No one knows how many people are confronting the unintended consequence of trying to stay safe amid the pandemic by staying home.
But Ahwatukee resident Dan LeMoine believes it’s a lot, pointing to a recent Harris Poll survey that found 61 percent of the adults in the country reported fluctuating weight in the past year. Of those who reported gaining weight, Harris said, their scale tipped by an extra 29 pounds.
LeMoine is no stranger to helping people like that.
Since 2017, he and his business partner, Dr. Noel Abood of Queen Creek, have been helping people shed pounds at their Ahwatukee clinic, re:vitalize weight loss & wellness center at 15905 S. 46th St.
Now LeMoine and Abood have written a book that incorporates the fundamental principles that have helped re:vitalize’s clients shed unwanted pounds and keep them off.
Though the two men started writing “Fear No Food: The Last Weight Loss Program You’ll Ever Need” before COVID-19 grabbed the nation by the throat, LeMoine says it hit bookstores and amazon.com at the right time when it was published earlier this month.
“We wanted to continue to scale our impact and the life change we’re seeing in our clinics,” LeMoine told AFN. “We felt like a book is a great starting point for folks who might not be at a place where they’re ready to jump fully into our program just yet, or who want to find out more about our approach and lose a few pounds in the process.

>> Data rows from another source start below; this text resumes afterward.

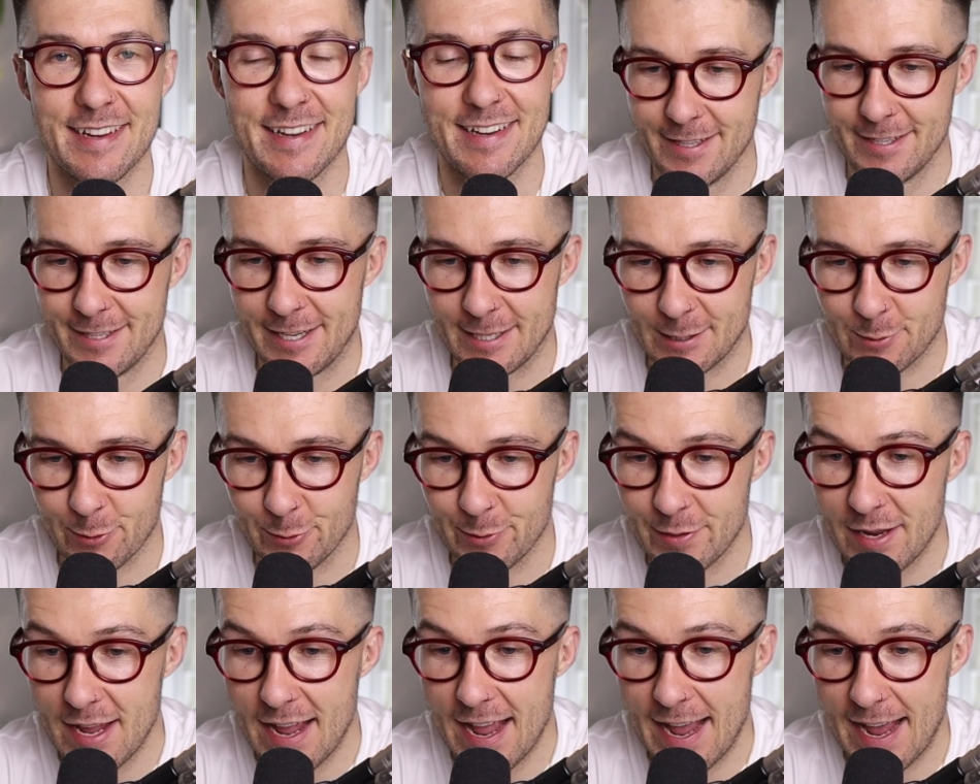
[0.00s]
The next
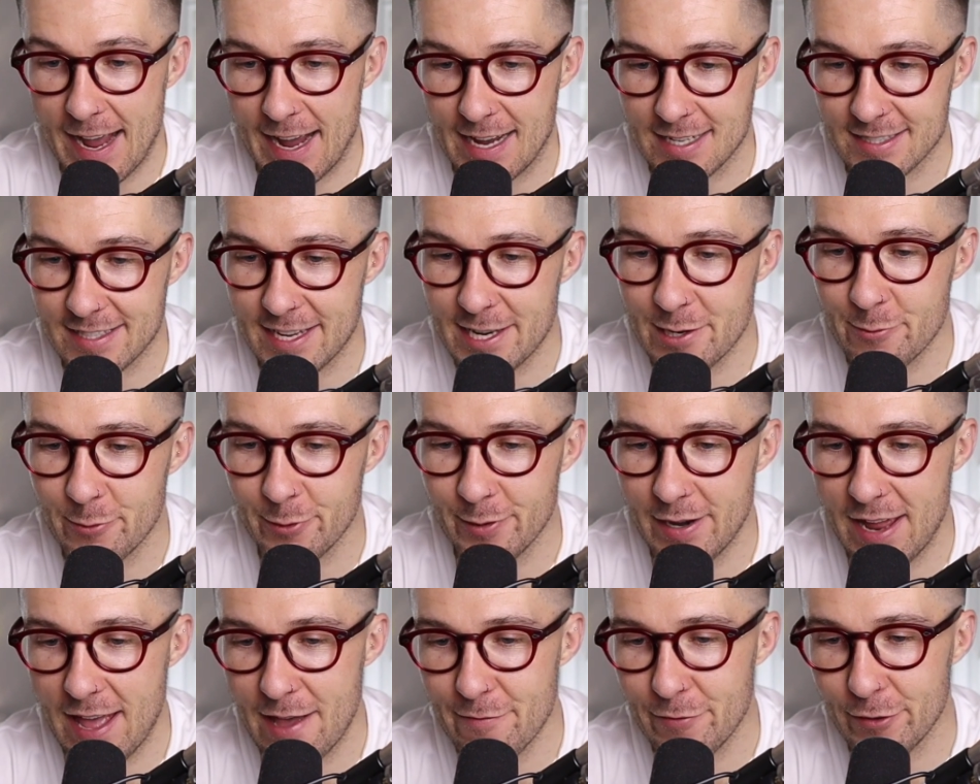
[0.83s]
one, has
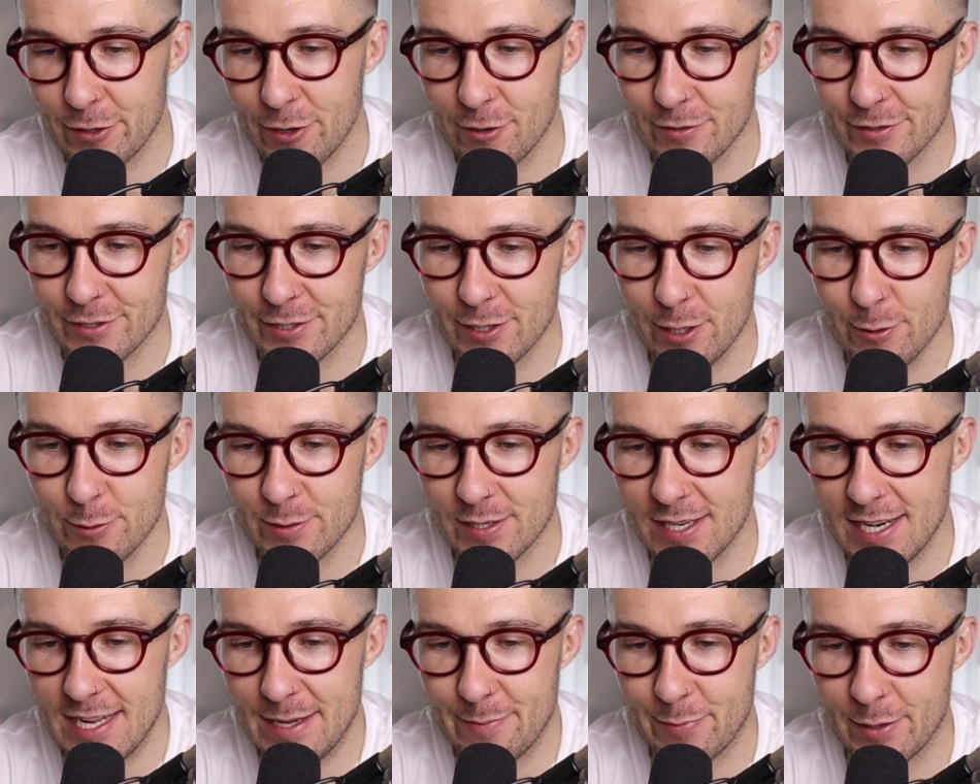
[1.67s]
anyone ever gotten so
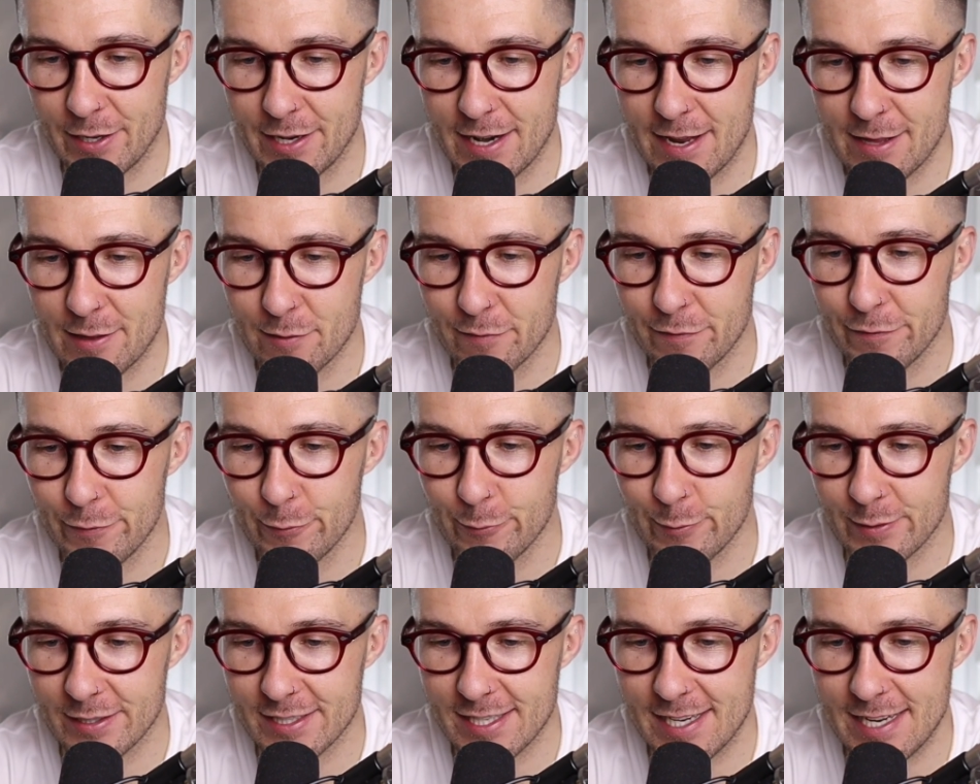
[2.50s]
sleepy and ended up
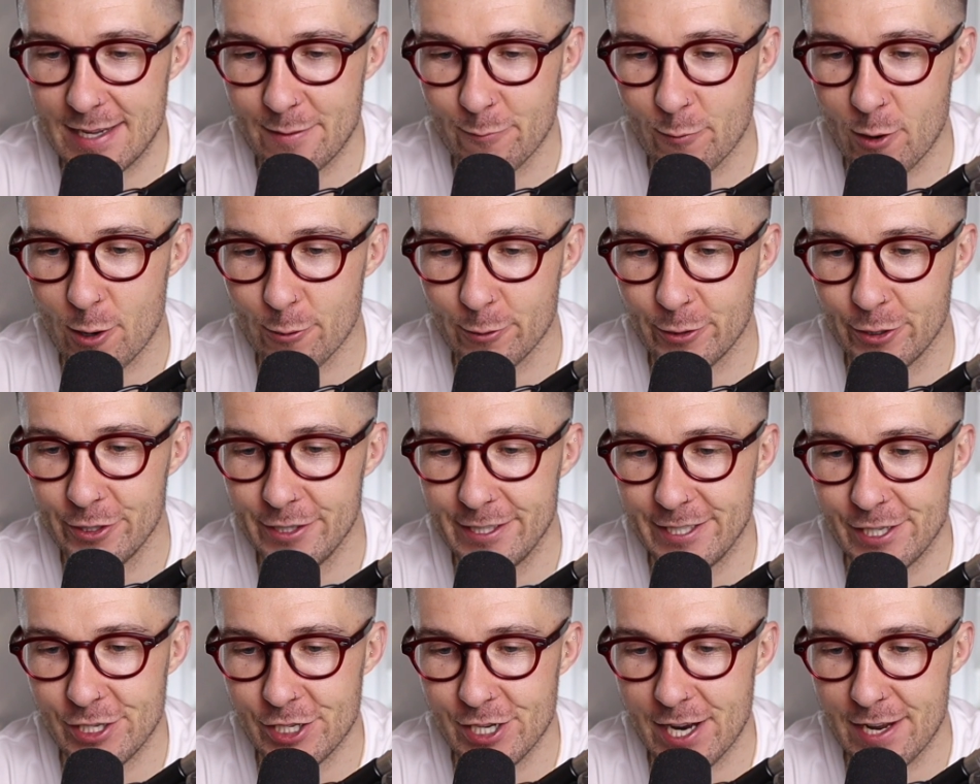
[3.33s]
falling asleep while
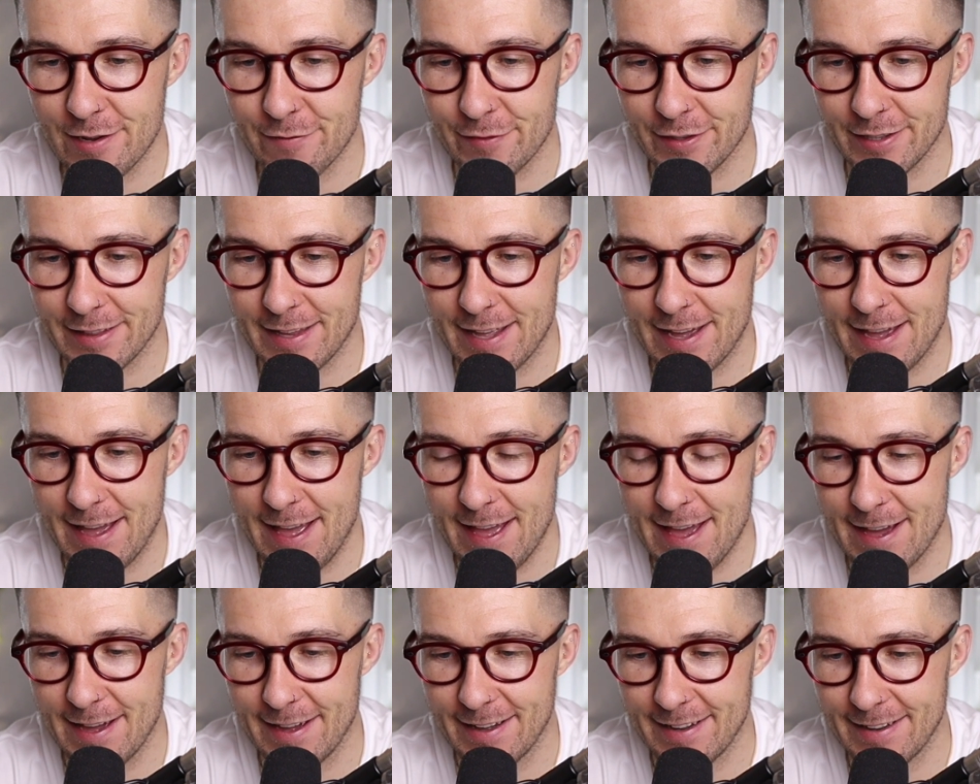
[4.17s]
cutting, shaving their
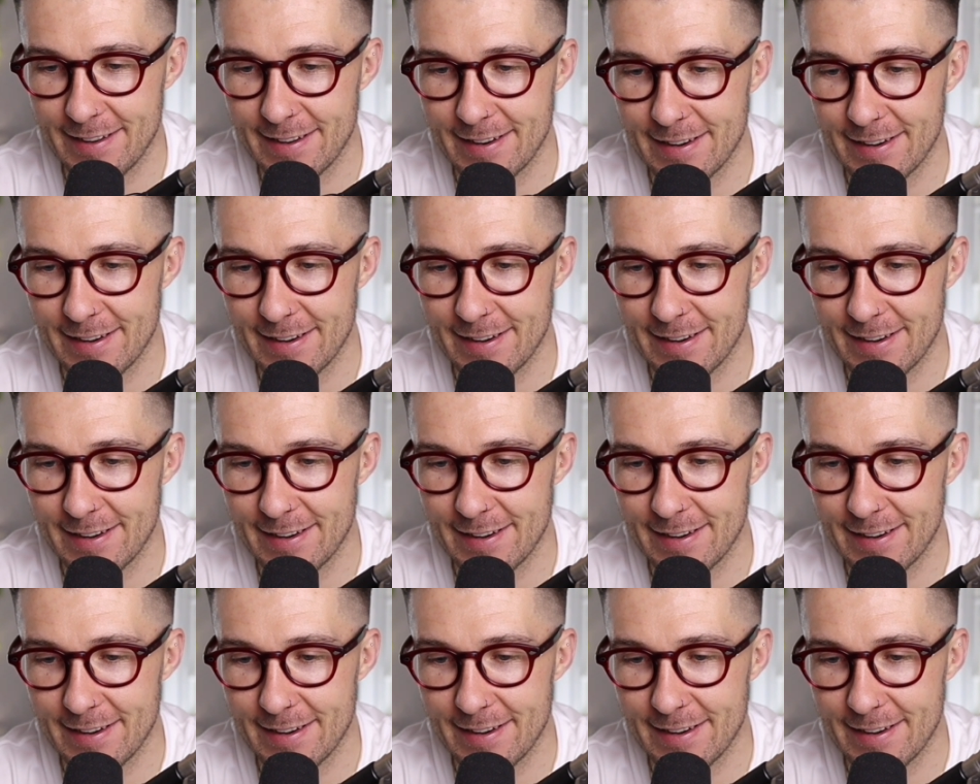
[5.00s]
hair?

“The book outlines the foundational pillars we’ve built the re:vitalize program on, it inspires people to take action and do something through the use of inspirational real life stories and easy-to-implement habits, and provides scientifically proven advice on things like inflammation, detoxification, the metabolism and weight loss.”
The authors say the book “addresses the complex reasons otherwise hardworking and disciplined people struggle losing weight and keeping it off,” diving into internal biochemistry, the metabolism, inﬂammation and psychology and their effects on weight loss and what you can do about it.”
Both men speak from personal experience that has deepened with the development of their business.
For Abood, it was a heart attack at age 49 more than a decade ago.
“I had battled weight issues most of my adult life and know many others share in this battle,” he said. “A common misconception is that if overweight people just ate less and exercised more they will lose weight. This is simply not true.
“With our program, and now this book, we’ve set out to demystify and remove the guesswork on how to begin ﬁxing your metabolism and lose weight once and for all.”
LeMoine said he has “always been very dialed into health and nutrition from my past as a high school and collegiate athlete and seeing close family members struggle with their weight for most of my life.”
LeMoine, who holds two board certifications in holistic nutrition, calls “Fear No Food” “a roadmap of proven methods for the reader to begin understanding their body and food, and begin losing weight and restoring health.”
“Our target reader is the person who suspects their metabolism has slowed and the typical cookie cutter approaches to weight loss are no longer effective,” he said.
“They want to learn about food, their metabolism and how to fix it and lose weight without having to restrict themselves from fun foods like pizza or bread forever. Too many diets are so effective while you’re restricting yourself, but the moment it seems you daydream about a carb you gain the weight back.
“Our book – and our program – aim to fix this to help people keep the weight off and live normal lives.
And while the book contains the information re:vitalize’s clients get, it doesn’t have at least one thing the authors’ clinics offer: “the full customization aspect using our unique bioscan technology.”
“So this book is really for the person who has not become a member – yet,” he said.
Small wonder why the pandemic hasn’t had much of an adverse impact on their business.
“We continued to grow throughout the pandemic and the demand is unprecedented since we’ve started returning to normal this year,” LeMoine said. “Now, more than ever, people are wanting to take control of their health and are realizing the implications of being overweight — particularly with COVID comorbidity.”